Fidèle à ses marottes, "Vincent Van Gogh" (un morceau de 1985) fait le point sur la médiocrité des croûtes dans les musées américains, dans un mode certes moins iconoclaste que le vieux "Pablo Picasso" de 1974 (et cette phrase qui tue "Pablo Picasso was never called an asshole"). On peut même sortir un autre gros mot absent du dictionnaire Richmanien : introspection. Lou Reed affirmait "My life was saved by rock'n roll", Richman réplique dans un "Salvador Dali" habité "When I was fourteen / Salvador Dali was there for me". Malgré les espagnolades et les festives touches latines qui parsèment le disque, un groove sec typé Velvet demeure, un "Sunday afternoon" à la douceur d'un "Sunday morning" sans les drogues ; le piano obsessif (paranoïaque critique ?) de "Salvador Dali" rappelle de loin celui d"I wanna be your dog" (encore une histoire de chien...).

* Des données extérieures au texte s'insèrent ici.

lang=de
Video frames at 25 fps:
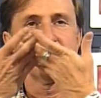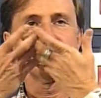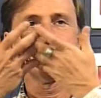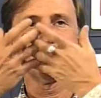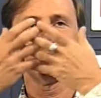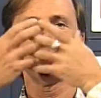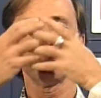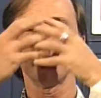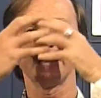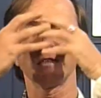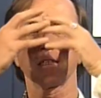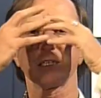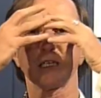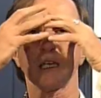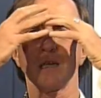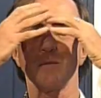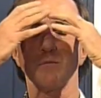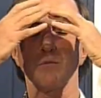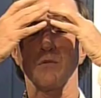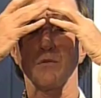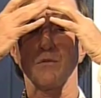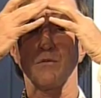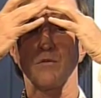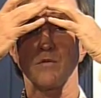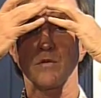sie in
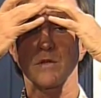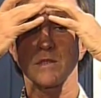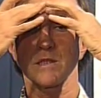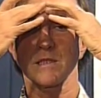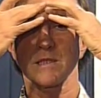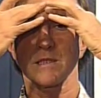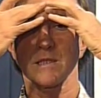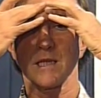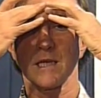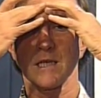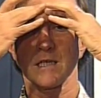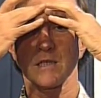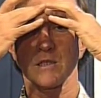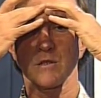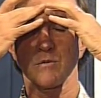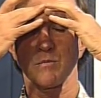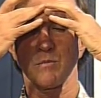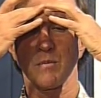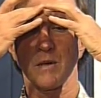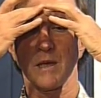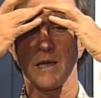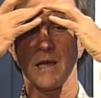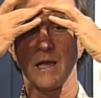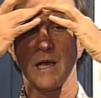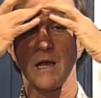sein Bewusstsein zu
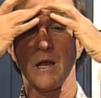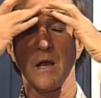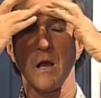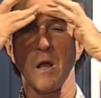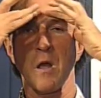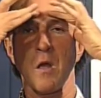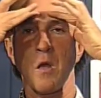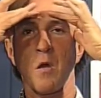bringen,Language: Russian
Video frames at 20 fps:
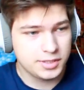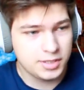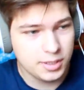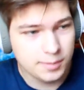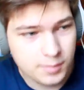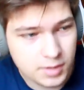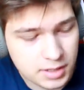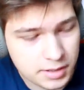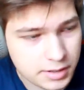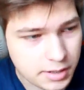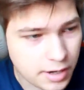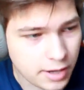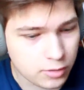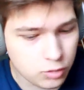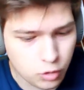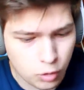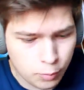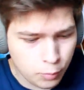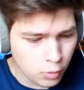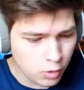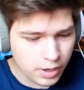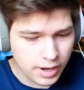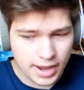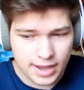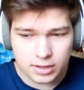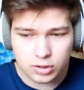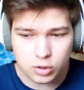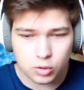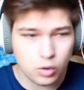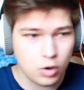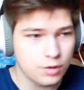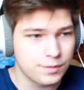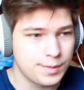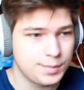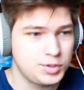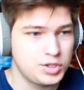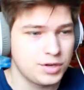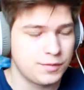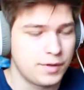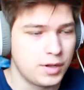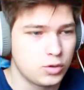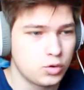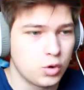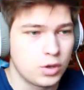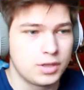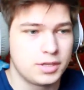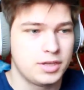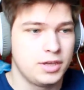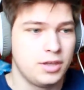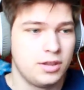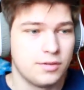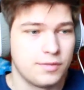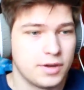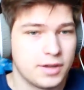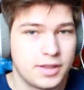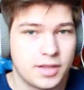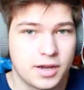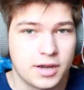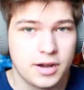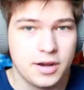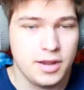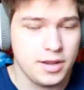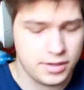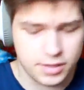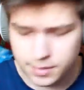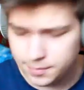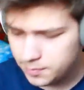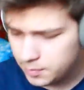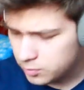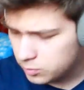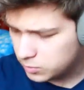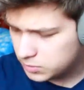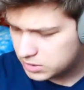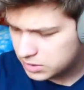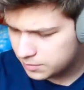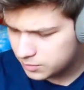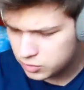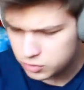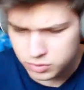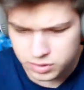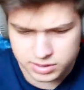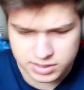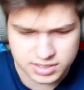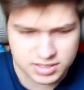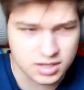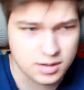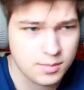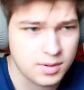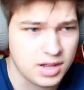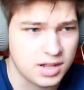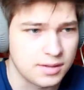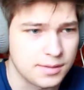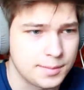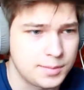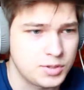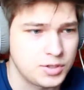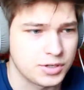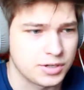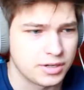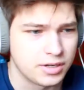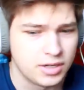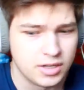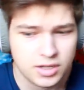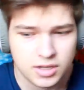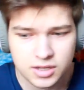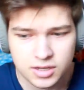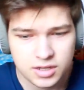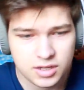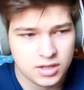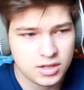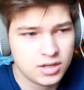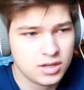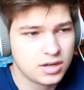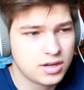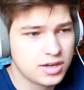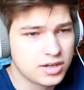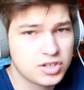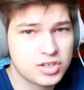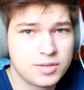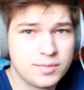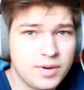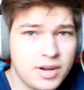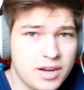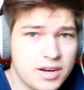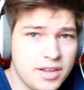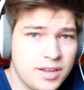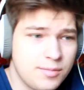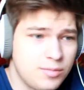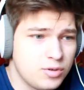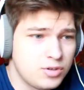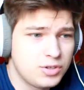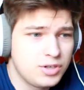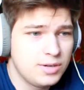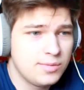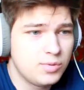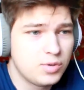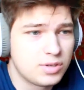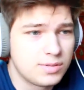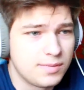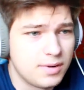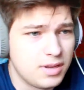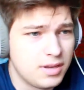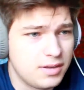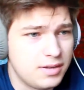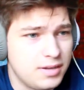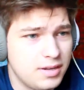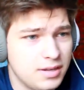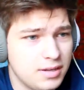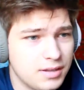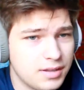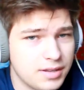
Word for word: с этим интро? Одно пугает, другое вообще волной откидывает. Охренеть, я, по-моему, себе что-то сломал вообще. Кошмар, я больше не буду смотреть эти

Jonathan Richman revient une fois encore nous chanter la sérénade - dans toutes les langues en plus : français ("Les étoiles", "On a du soleil"), anglais, et italien ("Cosi veloce", "In che mondo viviamo"). Ouvrons-lui notre fenêtre. "Sans l'amour, toute la vie et tout cela serait fatiguant" : on comprend mieux pourquoi on se sent si bien en écoutant "Not so much to be loved as to love".